The first challenge of the project involved making the trails of the particles. It was important that they fade gradually over time. I discovered the "getimagedata" function, that obtains the rgba values of each pixel of the canvas in an array. I wrote the following code that subtracts 1 from the alpha channel of every pixel, and then prints the modified data onto the canvas. I also created 3 separate canvases (one each for the trails, particles and background) to prevent the background and particles from becoming transparent.
const imageData = contextTrail.getImageData(0, 0, canvas.width, canvas.height);
const data = imageData.data;
for (var i = 0; i < data.length; i += 4) {
data[i + 3] -= 1; // alpha channel
}
contextTrail.putImageData(imageData, 0, 0);I also used the "getImageData" method to control the behavior of the particles. For each particle, I looked at specific pixels to the left and right of the particle at an angle and an offset distance, and summed the total RGB values of each side to get a measure of the strength of the "signal". If one "signal" is stronger than the other, the particle will rotate towards it.
signalStrengthR += dataR[j] + dataR[j + 1] + dataR[j + 2] + dataR[j + 3];
signalStrengthL += dataL[j] + dataL[j + 1] + dataL[j + 2] + dataL[j + 3];Another challenge involved adding multiple species of slime. At first, I considered making a seperate array of new particles, and duplicating code in order to handle the new species. However, I realised a simpler way was to use a modulo operator to ensure there were always equal particles of each species. I then modified the behavior to turn towards particles of its own color, and away from those of other colors. This meant that I could not change the colors of the trails with more than one species present.

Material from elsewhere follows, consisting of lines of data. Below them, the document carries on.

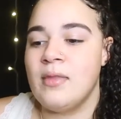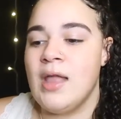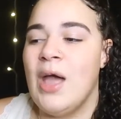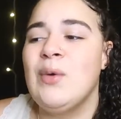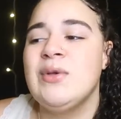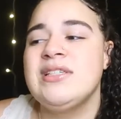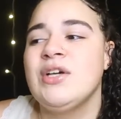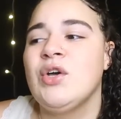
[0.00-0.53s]

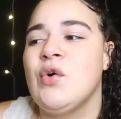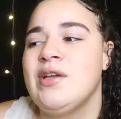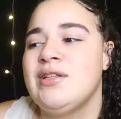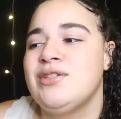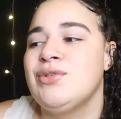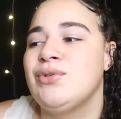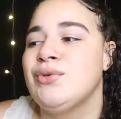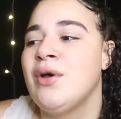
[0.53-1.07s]
I wasn't going
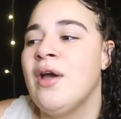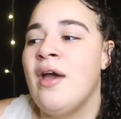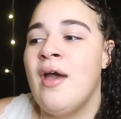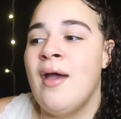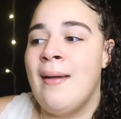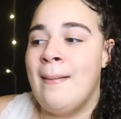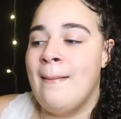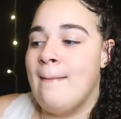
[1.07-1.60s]
to
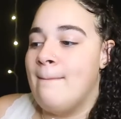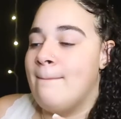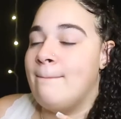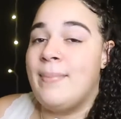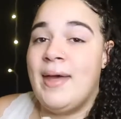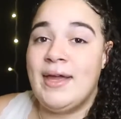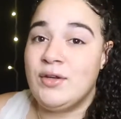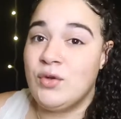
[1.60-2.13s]

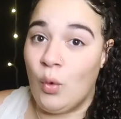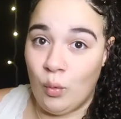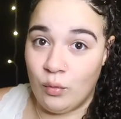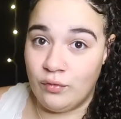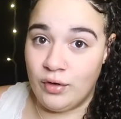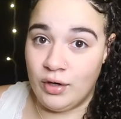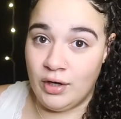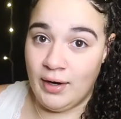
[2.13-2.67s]
bend
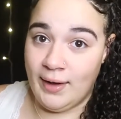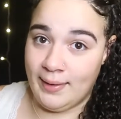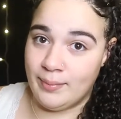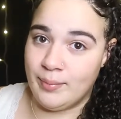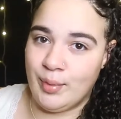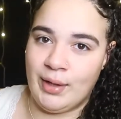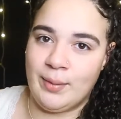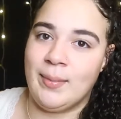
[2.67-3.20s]
over
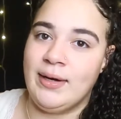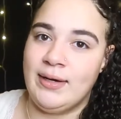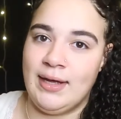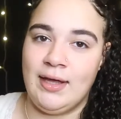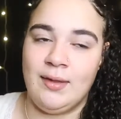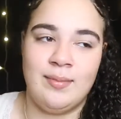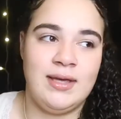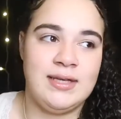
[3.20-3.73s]
and break my
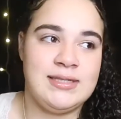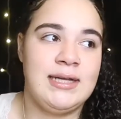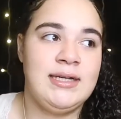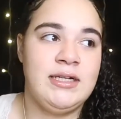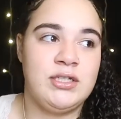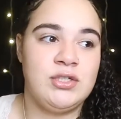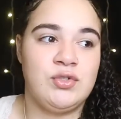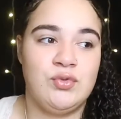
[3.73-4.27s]
neck because I
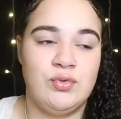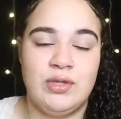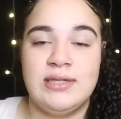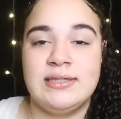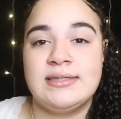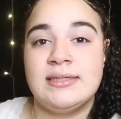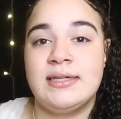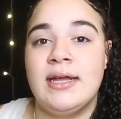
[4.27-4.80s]
needed to do
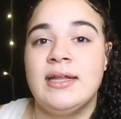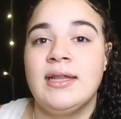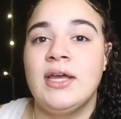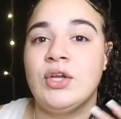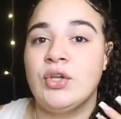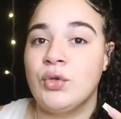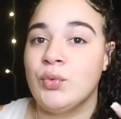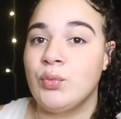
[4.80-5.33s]
this today.
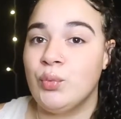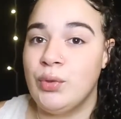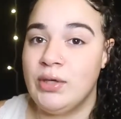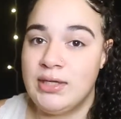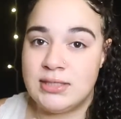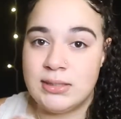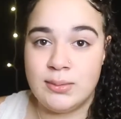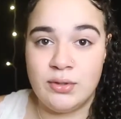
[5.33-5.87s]
Like, we
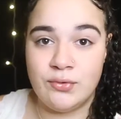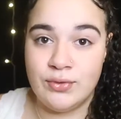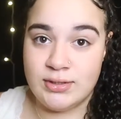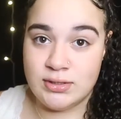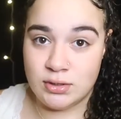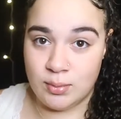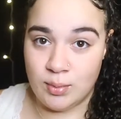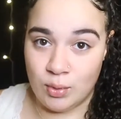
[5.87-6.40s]
need to be
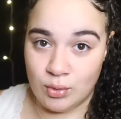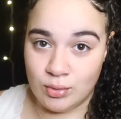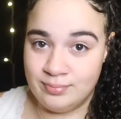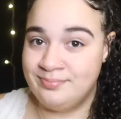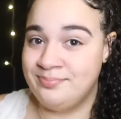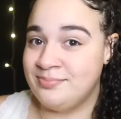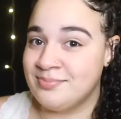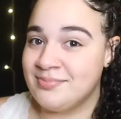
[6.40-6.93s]
reasonable
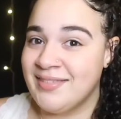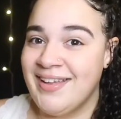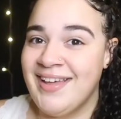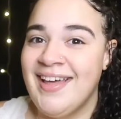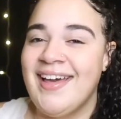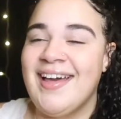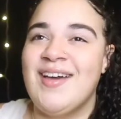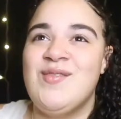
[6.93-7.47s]

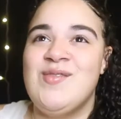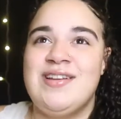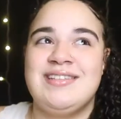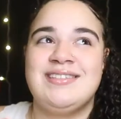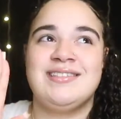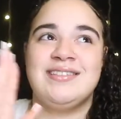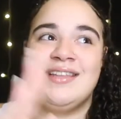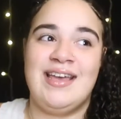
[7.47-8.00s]
and we need
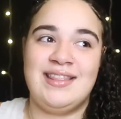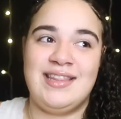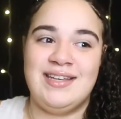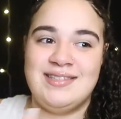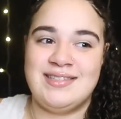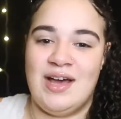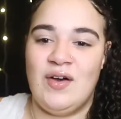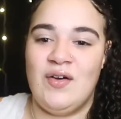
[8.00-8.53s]
to lay
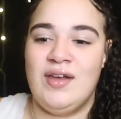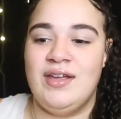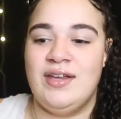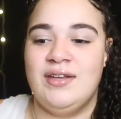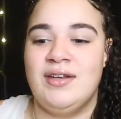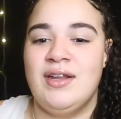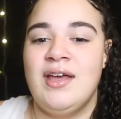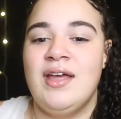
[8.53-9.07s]
things out
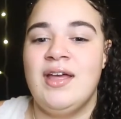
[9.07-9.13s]
in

else if (numberSpecies == 2) {
if (i % 2 == 0) {
signalStrengthR += dataR[j] - dataR[j + 1] + dataR[j + 2] + dataR[j + 3];
signalStrengthL += dataL[j] - dataL[j + 1] + dataL[j + 2] + dataL[j + 3];
}
else{
signalStrengthR += -dataR[j] + dataR[j + 1] + dataR[j + 2] + dataR[j + 3];
signalStrengthL += -dataL[j] + dataL[j + 1] + dataL[j + 2] + dataL[j + 3];
}I considered adding "mouse-touch" interactions to the project, with the user potentially being able to "draw" slime on to the canvas, during the simulation or to make their own initiation mode presets. Ultimately, I wasn't able to add this in time.
I am proud of my final project, Slime50. I learnt a lot about Javascript (including canvas), particle based simulations, user interfaces, and even video editing. There's potential to adapt the code to mimic ant behavior. Finally, I'd like to thank the whole team at CS50x for providing a fantastic course.